Why Ferrari can afford to bide its time in development war – MPH


Mark Hughes explains how Ferrari's early development work is paying dividends, whilst Red Bull is having to take risks to keep up


Ferrari has managed to keep Red Bull at arms length so far, thanks to the wide development window its F1-75 affords

TPN/Getty Images

It’s interesting to note the different approaches of Ferrari, Red Bull and Mercedes to upgrades ahead of the Imola weekend and the logic behind them in this cost cap era.

That logic is being driven by Ferrari’s dominance of the early part of the season with a car essentially unchanged since it first appeared. There are new parts being readied but a decision was taken not to introduce them in this sprint weekend with just one practice session before qualifying. That’s the sort of calm, practical decision of a team comfortable with its programme and with a nice lead in the championship. The F1-75 has proven to be a very sweetly balanced machine, with an apparently wide set-up window afforded by its aero concept and a potent power unit which just adds to that flexibility. It works on slow corners and fast, it looks after its tyres well and has so far been very reliable. It bears all the hallmarks of a car which has been a very long time in the making from a team which has been in a better position to devote resource to it than either Mercedes or Red Bull.

“Ferrari has such a complex package that it is easy to set up,” says Red Bull’s Helmut Marko. “With us, everything has to be perfect for us to deal with that. That’s exactly why we take this risk now of bringing new parts with just one practice session available. We want to fully attack and take our chances instead of just waiting. Ferrari and Leclerc are just too strong for that.”

Related article

This race will see the first of a raft of new components designed to bring the RB18’s weight down, lighter parts including the brake calipers. The extra 10kg over the Ferrari which the Red Bull has been carrying is theoretically worth around 0.3sec. Not all of that will be shaved away this weekend but the target is to have it on weight parity by Barcelona in two races time. This approach bears the hallmark of a team running hard to get the best from a package more hurried in its preparation, with a little less tunnel/CFD time, which has had to wait a little later before the factory’s full resource was unleashed on its design and development because of last year’s title battle.

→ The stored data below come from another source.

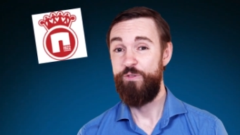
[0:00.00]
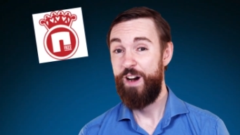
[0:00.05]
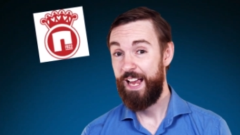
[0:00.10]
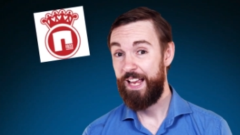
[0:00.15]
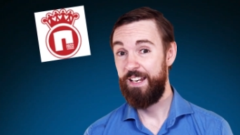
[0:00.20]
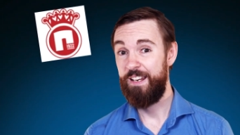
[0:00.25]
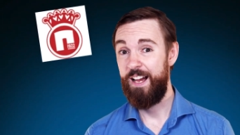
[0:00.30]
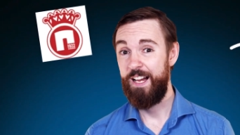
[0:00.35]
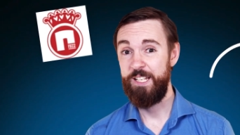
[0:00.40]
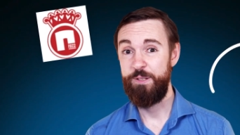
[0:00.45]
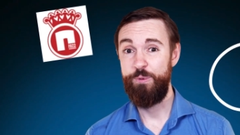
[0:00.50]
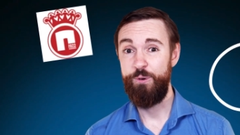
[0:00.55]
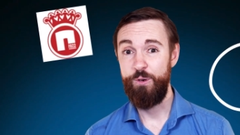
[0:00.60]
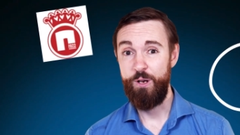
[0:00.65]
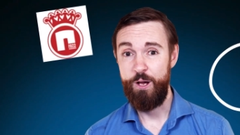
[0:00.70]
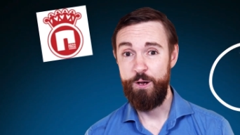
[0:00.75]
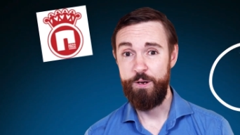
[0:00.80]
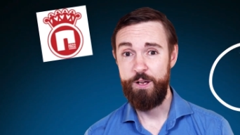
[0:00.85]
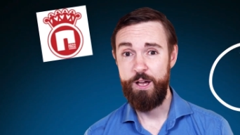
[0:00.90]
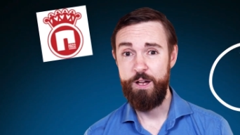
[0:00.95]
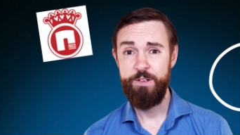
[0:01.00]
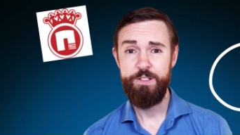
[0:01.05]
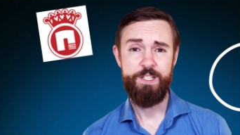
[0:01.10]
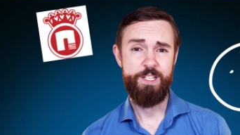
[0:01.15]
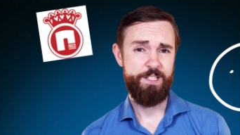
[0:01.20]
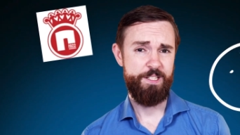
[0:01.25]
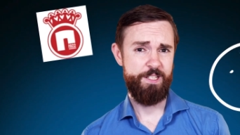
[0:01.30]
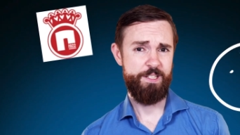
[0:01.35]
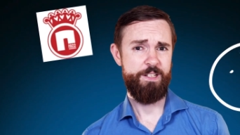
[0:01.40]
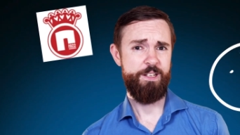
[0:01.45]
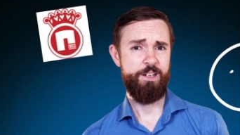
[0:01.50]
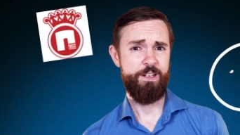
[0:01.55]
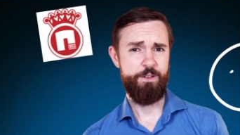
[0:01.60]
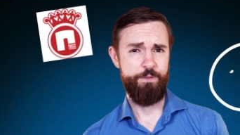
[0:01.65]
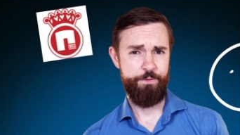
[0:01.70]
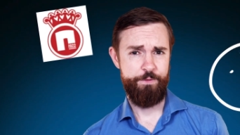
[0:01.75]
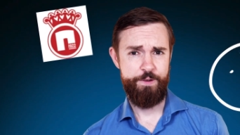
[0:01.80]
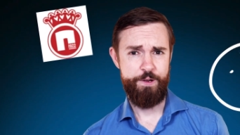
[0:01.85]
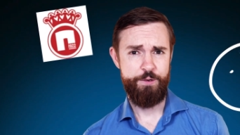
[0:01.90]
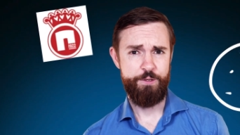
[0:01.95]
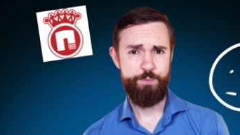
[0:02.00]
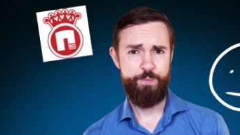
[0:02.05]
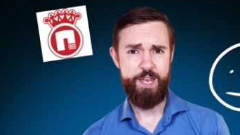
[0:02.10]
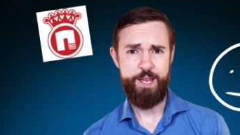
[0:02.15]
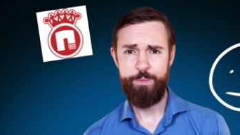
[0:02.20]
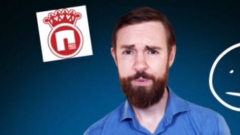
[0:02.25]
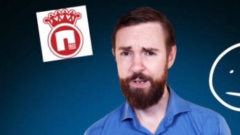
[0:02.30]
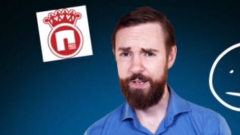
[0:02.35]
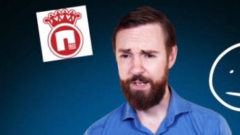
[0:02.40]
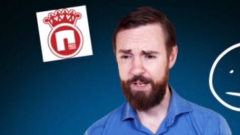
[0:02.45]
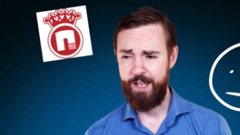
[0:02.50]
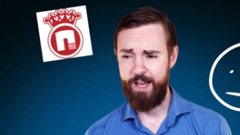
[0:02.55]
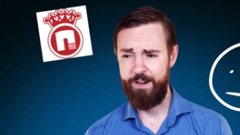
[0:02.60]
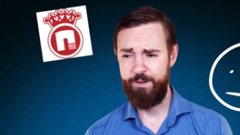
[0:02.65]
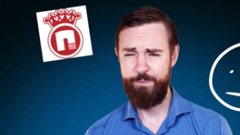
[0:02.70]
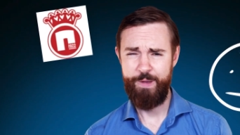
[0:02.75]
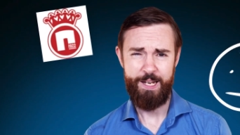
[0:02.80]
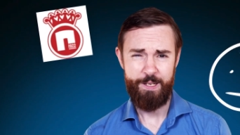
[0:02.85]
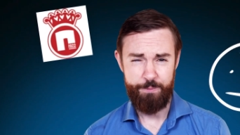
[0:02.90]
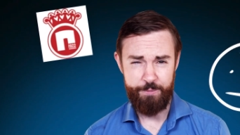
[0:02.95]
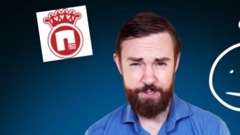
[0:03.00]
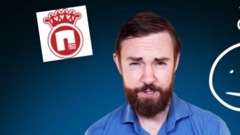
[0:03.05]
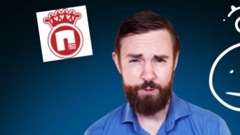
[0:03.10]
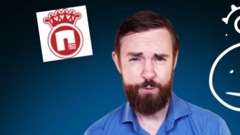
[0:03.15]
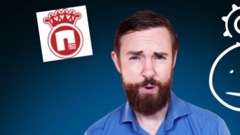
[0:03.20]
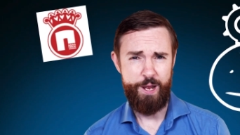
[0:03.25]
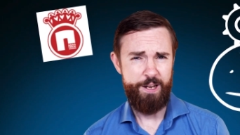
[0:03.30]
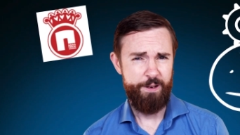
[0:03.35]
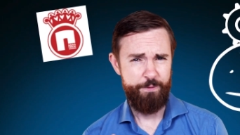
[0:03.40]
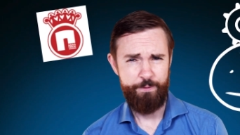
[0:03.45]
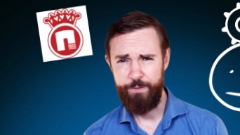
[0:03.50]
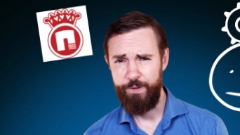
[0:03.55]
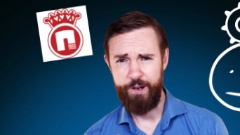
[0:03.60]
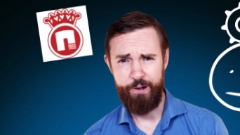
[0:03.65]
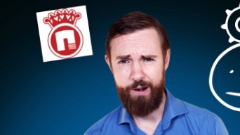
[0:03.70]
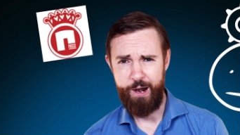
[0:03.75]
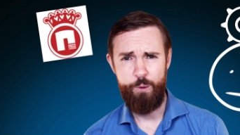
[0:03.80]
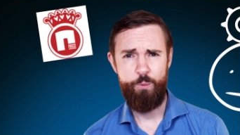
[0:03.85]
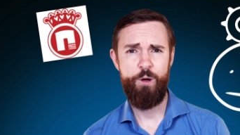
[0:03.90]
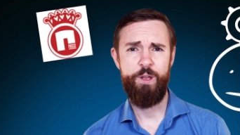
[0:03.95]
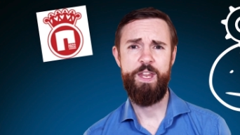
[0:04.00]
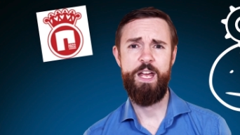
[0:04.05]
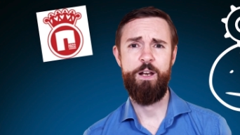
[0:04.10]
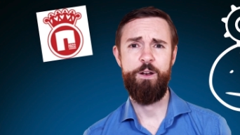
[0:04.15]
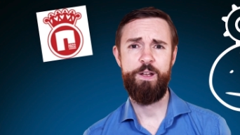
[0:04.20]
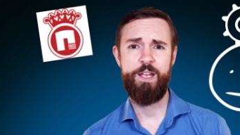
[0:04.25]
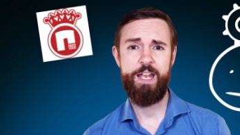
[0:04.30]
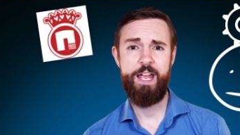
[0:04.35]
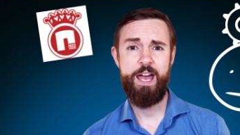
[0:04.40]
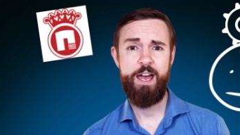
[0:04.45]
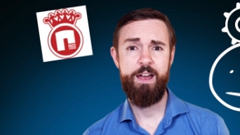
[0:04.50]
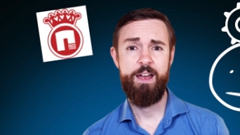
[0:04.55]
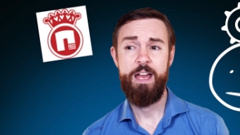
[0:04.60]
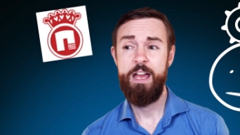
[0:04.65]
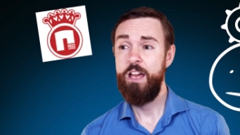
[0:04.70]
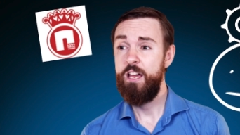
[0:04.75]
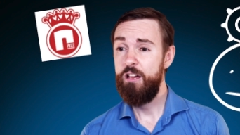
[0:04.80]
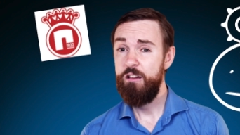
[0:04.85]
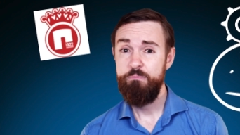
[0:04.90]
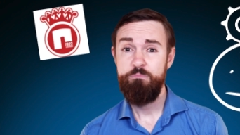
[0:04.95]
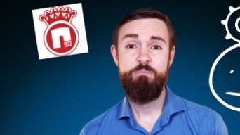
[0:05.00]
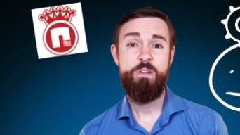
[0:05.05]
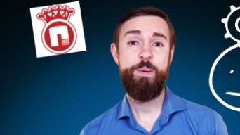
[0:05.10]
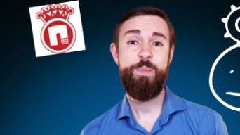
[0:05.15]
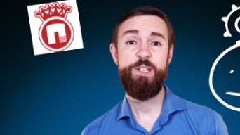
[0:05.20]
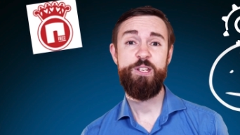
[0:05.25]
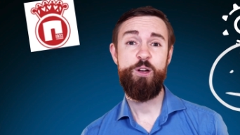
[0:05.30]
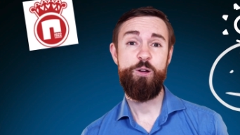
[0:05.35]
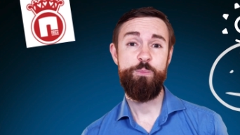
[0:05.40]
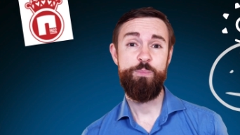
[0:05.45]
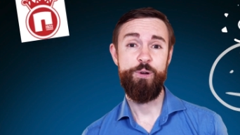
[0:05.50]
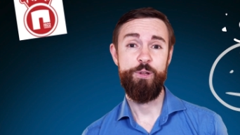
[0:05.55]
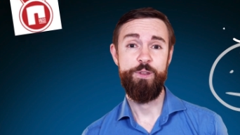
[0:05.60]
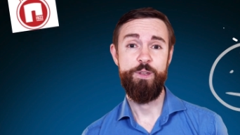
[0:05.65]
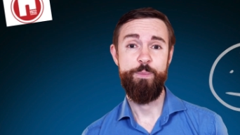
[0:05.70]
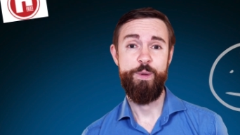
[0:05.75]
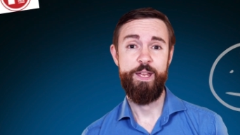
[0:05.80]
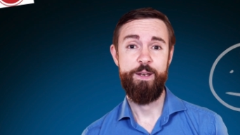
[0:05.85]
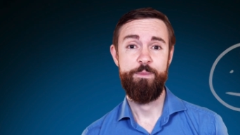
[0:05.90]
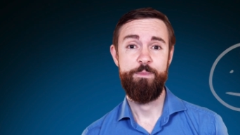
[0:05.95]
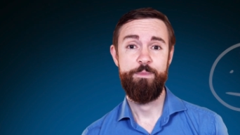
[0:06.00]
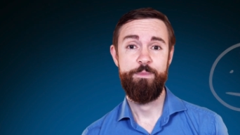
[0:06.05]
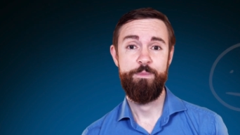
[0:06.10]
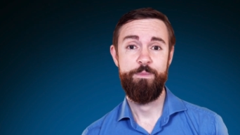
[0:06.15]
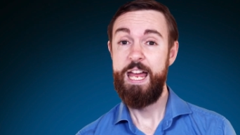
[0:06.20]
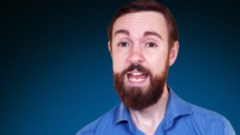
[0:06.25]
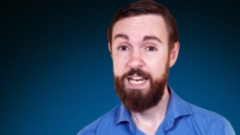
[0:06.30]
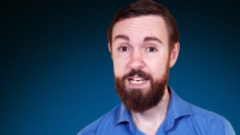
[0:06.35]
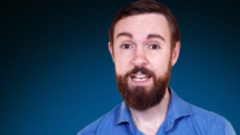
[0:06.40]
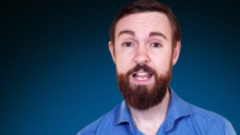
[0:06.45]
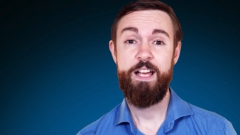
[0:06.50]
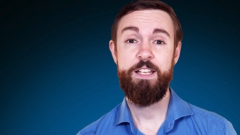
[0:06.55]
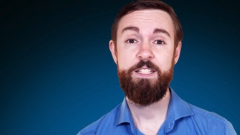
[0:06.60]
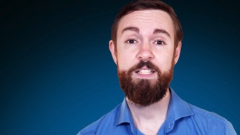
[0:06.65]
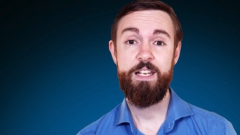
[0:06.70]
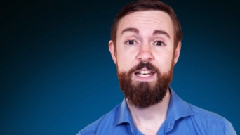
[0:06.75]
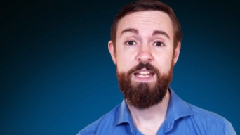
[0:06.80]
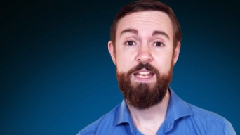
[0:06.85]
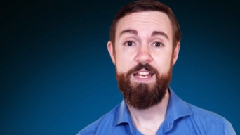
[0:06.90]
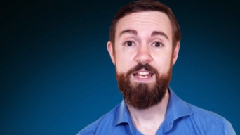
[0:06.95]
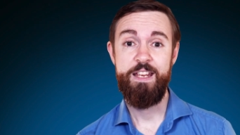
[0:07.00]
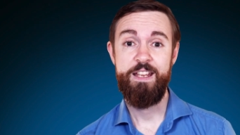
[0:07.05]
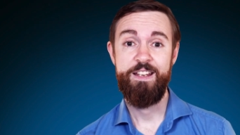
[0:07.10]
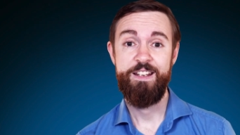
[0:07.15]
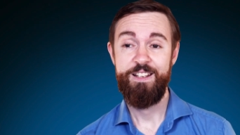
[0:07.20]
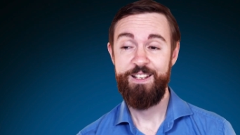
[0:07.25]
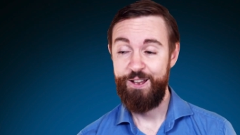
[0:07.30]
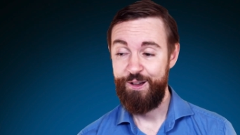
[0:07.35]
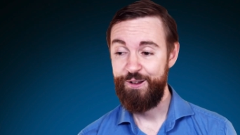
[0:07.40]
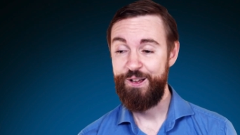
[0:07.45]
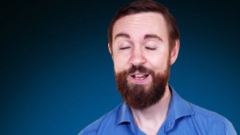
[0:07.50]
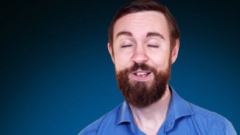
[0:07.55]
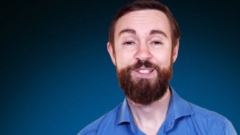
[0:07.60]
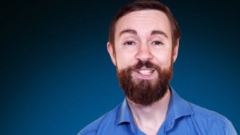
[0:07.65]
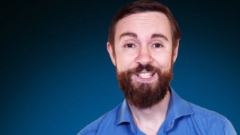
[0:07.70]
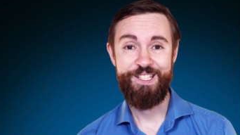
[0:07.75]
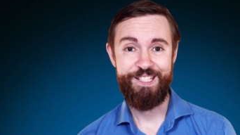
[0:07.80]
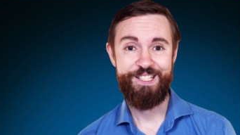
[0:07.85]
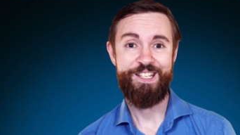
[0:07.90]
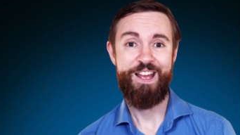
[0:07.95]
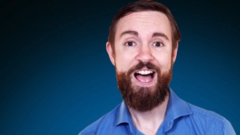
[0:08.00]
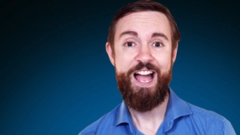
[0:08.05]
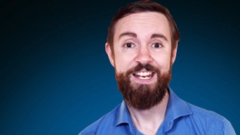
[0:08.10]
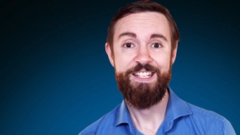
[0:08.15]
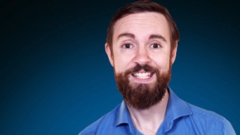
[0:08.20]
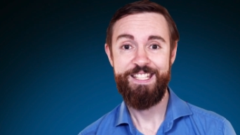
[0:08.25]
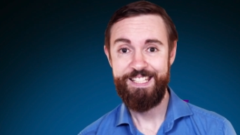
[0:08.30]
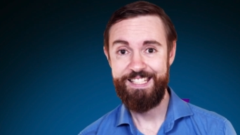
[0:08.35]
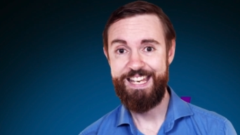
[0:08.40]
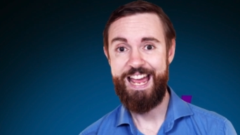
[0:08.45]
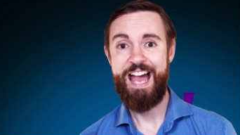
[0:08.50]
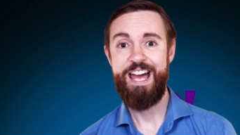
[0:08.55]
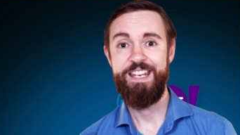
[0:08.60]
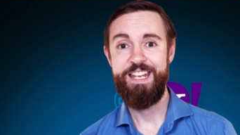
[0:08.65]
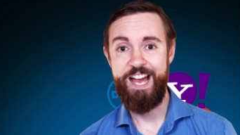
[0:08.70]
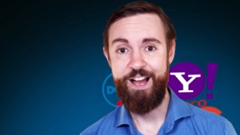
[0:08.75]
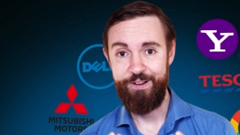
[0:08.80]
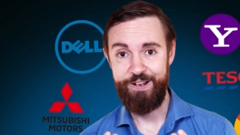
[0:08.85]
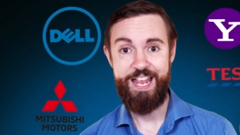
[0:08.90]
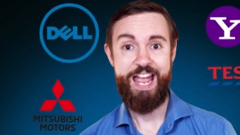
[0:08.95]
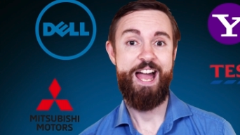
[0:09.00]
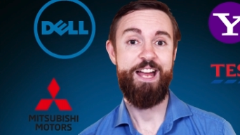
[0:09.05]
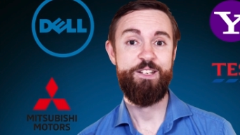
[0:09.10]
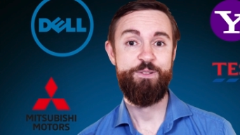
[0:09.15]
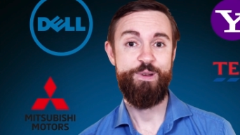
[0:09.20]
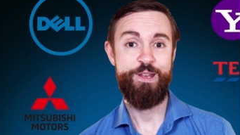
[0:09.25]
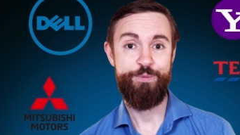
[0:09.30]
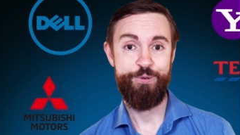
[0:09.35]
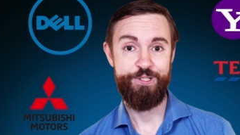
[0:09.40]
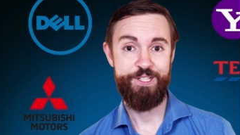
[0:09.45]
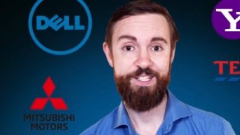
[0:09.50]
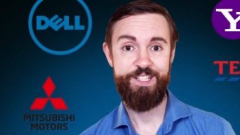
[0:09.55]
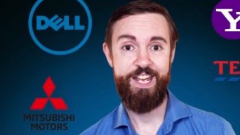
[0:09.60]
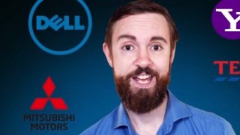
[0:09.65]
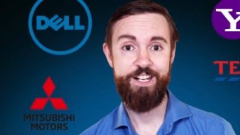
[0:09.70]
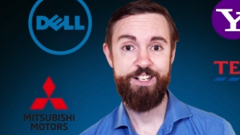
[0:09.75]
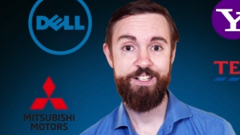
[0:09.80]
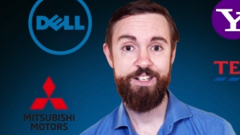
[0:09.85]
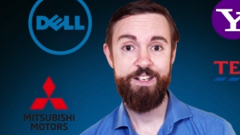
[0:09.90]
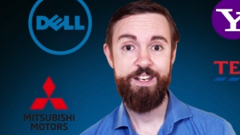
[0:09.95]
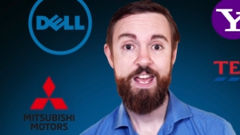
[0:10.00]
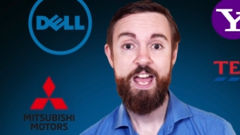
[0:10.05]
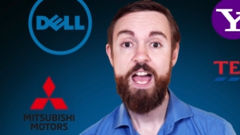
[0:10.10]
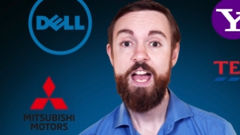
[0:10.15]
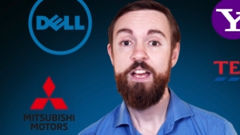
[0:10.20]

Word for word: recognizable logos and it's just going to confuse people and kind of make them squint and figure out what they're looking at, maybe don't put them in. And lastly, logos are designed to stand out and catch people's attention.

Similar comments apply to Red Bull’s ’21 title rival Mercedes, another team with an overweight car. Unlike Red Bull though, there is no big upgrade for this weekend, give or take an extra bodywork strake. The team is still working on fully understanding the root cause of why its porpoising is initiated at such relatively low speed, forcing the car to be run with a very tame ride height which hurts both downforce and drag. Until this is fully understood, it is felt there is no point in making the usual aero development parts, no point in adding downforce in the conventional way – as it may very well turn out to be unusable and which will cost money better devoted to researching the fundamental problem.

It’s a fascinating little snapshot of where they are each at in this early stage of solving the simultaneous puzzle of F1’s new technical and cost regulation.